» THE PROBLEM
Pictures stay out; please output the remaining data exactly.
DATA PROVIDED START
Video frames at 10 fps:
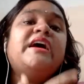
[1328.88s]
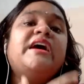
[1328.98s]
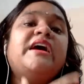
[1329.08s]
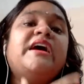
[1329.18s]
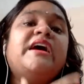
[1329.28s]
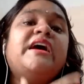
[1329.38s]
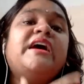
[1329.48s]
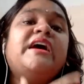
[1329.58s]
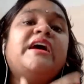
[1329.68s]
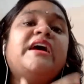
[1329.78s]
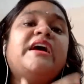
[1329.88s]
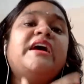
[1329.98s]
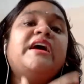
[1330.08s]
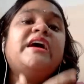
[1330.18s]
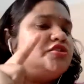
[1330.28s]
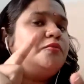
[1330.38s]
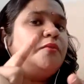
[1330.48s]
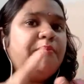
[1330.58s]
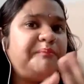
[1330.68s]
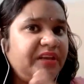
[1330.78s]
It should be crisp, it should
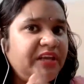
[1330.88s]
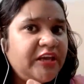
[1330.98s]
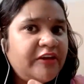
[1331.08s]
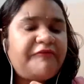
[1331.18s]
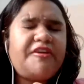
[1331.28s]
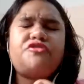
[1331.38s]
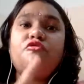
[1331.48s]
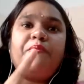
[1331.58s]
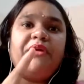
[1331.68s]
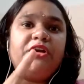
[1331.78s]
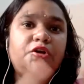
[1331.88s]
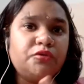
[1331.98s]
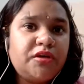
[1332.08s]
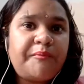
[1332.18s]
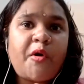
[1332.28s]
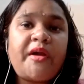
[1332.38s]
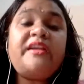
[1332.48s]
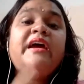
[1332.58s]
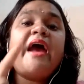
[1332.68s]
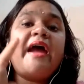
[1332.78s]
be brief, it should be to the
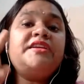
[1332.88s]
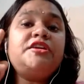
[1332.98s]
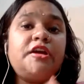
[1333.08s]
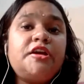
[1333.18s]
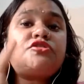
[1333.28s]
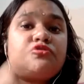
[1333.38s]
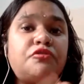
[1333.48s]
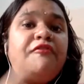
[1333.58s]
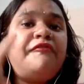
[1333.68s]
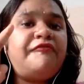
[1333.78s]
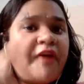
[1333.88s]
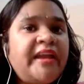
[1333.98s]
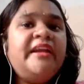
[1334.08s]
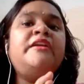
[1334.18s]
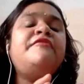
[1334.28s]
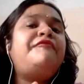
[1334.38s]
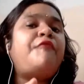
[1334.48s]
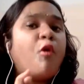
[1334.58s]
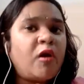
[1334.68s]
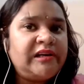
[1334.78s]
point, and it should find
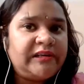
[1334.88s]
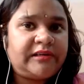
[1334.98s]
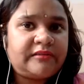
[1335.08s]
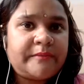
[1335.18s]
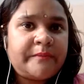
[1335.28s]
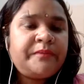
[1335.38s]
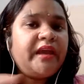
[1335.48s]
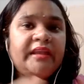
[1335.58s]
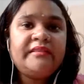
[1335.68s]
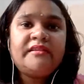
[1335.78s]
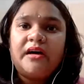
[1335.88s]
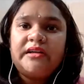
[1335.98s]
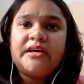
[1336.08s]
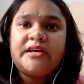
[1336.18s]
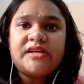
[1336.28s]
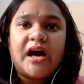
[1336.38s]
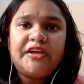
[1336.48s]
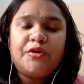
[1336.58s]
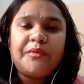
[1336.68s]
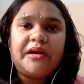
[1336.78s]
fault in the other's
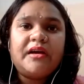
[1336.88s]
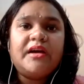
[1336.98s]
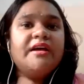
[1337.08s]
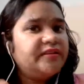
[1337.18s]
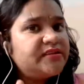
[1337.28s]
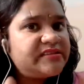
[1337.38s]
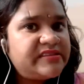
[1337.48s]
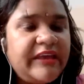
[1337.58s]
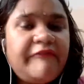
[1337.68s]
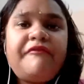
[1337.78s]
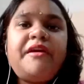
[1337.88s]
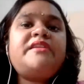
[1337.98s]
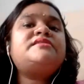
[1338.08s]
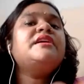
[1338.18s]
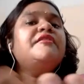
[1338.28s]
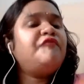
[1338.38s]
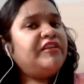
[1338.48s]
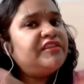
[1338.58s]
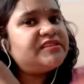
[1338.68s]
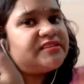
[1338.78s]
argument. The same way, when
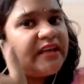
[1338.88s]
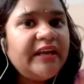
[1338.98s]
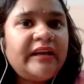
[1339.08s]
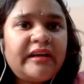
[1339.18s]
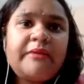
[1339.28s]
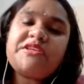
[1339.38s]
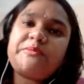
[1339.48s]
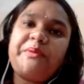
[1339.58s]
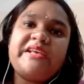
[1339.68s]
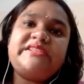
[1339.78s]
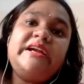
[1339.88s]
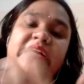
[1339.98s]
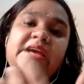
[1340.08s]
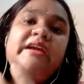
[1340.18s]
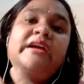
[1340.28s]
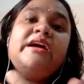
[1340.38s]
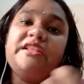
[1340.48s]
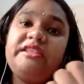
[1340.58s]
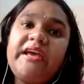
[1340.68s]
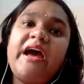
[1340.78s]
the second team is presenting,
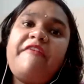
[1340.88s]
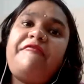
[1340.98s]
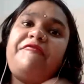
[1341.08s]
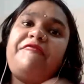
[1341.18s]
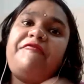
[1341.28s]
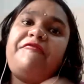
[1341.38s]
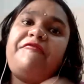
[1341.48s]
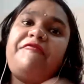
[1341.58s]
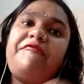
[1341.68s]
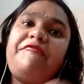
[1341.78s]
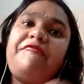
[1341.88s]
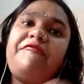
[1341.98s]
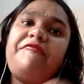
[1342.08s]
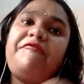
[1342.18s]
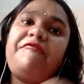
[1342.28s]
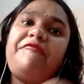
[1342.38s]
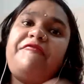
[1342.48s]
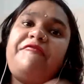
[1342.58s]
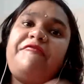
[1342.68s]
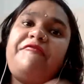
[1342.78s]
they have to find the faults
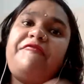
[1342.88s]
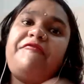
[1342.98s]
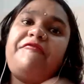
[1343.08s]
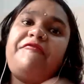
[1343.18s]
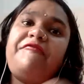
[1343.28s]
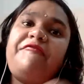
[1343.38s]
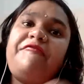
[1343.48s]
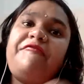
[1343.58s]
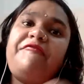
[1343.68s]
from the first team.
DATA PROVIDED END
» RESPONSE TO THIS EXERCISE
Video frames at 10 fps:
[1328.88s]
[1328.98s]
[1329.08s]
[1329.18s]
[1329.28s]
[1329.38s]
[1329.48s]
[1329.58s]
[1329.68s]
[1329.78s]
[1329.88s]
[1329.98s]
[1330.08s]
[1330.18s]
[1330.28s]
[1330.38s]
[1330.48s]
[1330.58s]
[1330.68s]
[1330.78s]
It should be crisp, it should
[1330.88s]
[1330.98s]
[1331.08s]
[1331.18s]
[1331.28s]
[1331.38s]
[1331.48s]
[1331.58s]
[1331.68s]
[1331.78s]
[1331.88s]
[1331.98s]
[1332.08s]
[1332.18s]
[1332.28s]
[1332.38s]
[1332.48s]
[1332.58s]
[1332.68s]
[1332.78s]
be brief, it should be to the
[1332.88s]
[1332.98s]
[1333.08s]
[1333.18s]
[1333.28s]
[1333.38s]
[1333.48s]
[1333.58s]
[1333.68s]
[1333.78s]
[1333.88s]
[1333.98s]
[1334.08s]
[1334.18s]
[1334.28s]
[1334.38s]
[1334.48s]
[1334.58s]
[1334.68s]
[1334.78s]
point, and it should find
[1334.88s]
[1334.98s]
[1335.08s]
[1335.18s]
[1335.28s]
[1335.38s]
[1335.48s]
[1335.58s]
[1335.68s]
[1335.78s]
[1335.88s]
[1335.98s]
[1336.08s]
[1336.18s]
[1336.28s]
[1336.38s]
[1336.48s]
[1336.58s]
[1336.68s]
[1336.78s]
fault in the other's
[1336.88s]
[1336.98s]
[1337.08s]
[1337.18s]
[1337.28s]
[1337.38s]
[1337.48s]
[1337.58s]
[1337.68s]
[1337.78s]
[1337.88s]
[1337.98s]
[1338.08s]
[1338.18s]
[1338.28s]
[1338.38s]
[1338.48s]
[1338.58s]
[1338.68s]
[1338.78s]
argument. The same way, when
[1338.88s]
[1338.98s]
[1339.08s]
[1339.18s]
[1339.28s]
[1339.38s]
[1339.48s]
[1339.58s]
[1339.68s]
[1339.78s]
[1339.88s]
[1339.98s]
[1340.08s]
[1340.18s]
[1340.28s]
[1340.38s]
[1340.48s]
[1340.58s]
[1340.68s]
[1340.78s]
the second team is presenting,
[1340.88s]
[1340.98s]
[1341.08s]
[1341.18s]
[1341.28s]
[1341.38s]
[1341.48s]
[1341.58s]
[1341.68s]
[1341.78s]
[1341.88s]
[1341.98s]
[1342.08s]
[1342.18s]
[1342.28s]
[1342.38s]
[1342.48s]
[1342.58s]
[1342.68s]
[1342.78s]
they have to find the faults
[1342.88s]
[1342.98s]
[1343.08s]
[1343.18s]
[1343.28s]
[1343.38s]
[1343.48s]
[1343.58s]
[1343.68s]
from the first team.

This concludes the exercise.